◆ ACTIVITY
Leave every picture out, then reproduce the rest of the listing exactly.

◆ DATA SHOWN

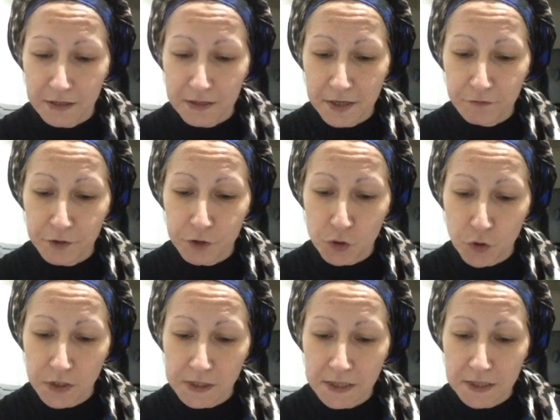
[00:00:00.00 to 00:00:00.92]
Then
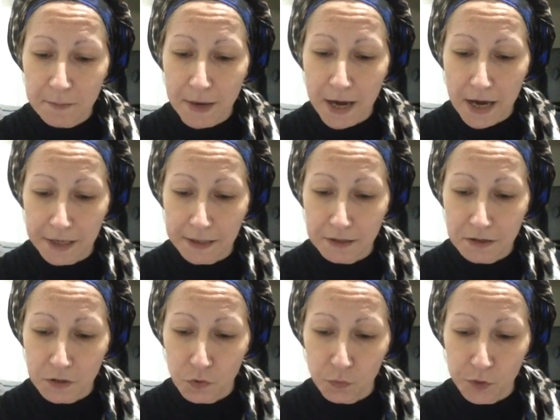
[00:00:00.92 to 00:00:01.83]
rejoice in the
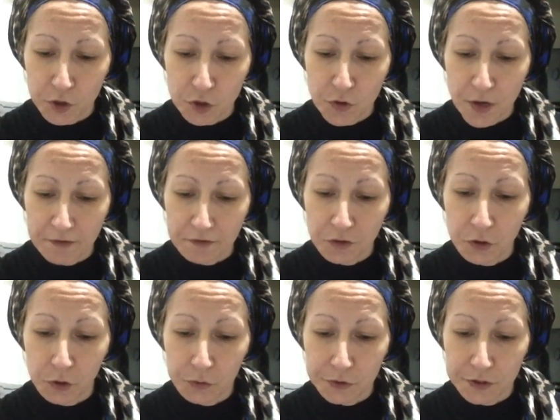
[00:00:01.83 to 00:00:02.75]
bargain which you have
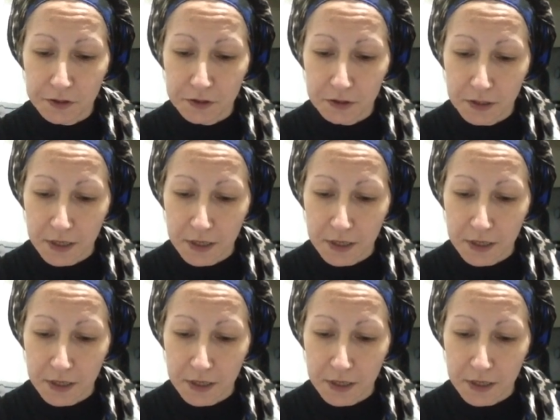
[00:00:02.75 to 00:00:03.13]
concluded.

◆ TASK RESPONSE
[00:00:00.00 to 00:00:00.92]
Then
[00:00:00.92 to 00:00:01.83]
rejoice in the
[00:00:01.83 to 00:00:02.75]
bargain which you have
[00:00:02.75 to 00:00:03.13]
concluded.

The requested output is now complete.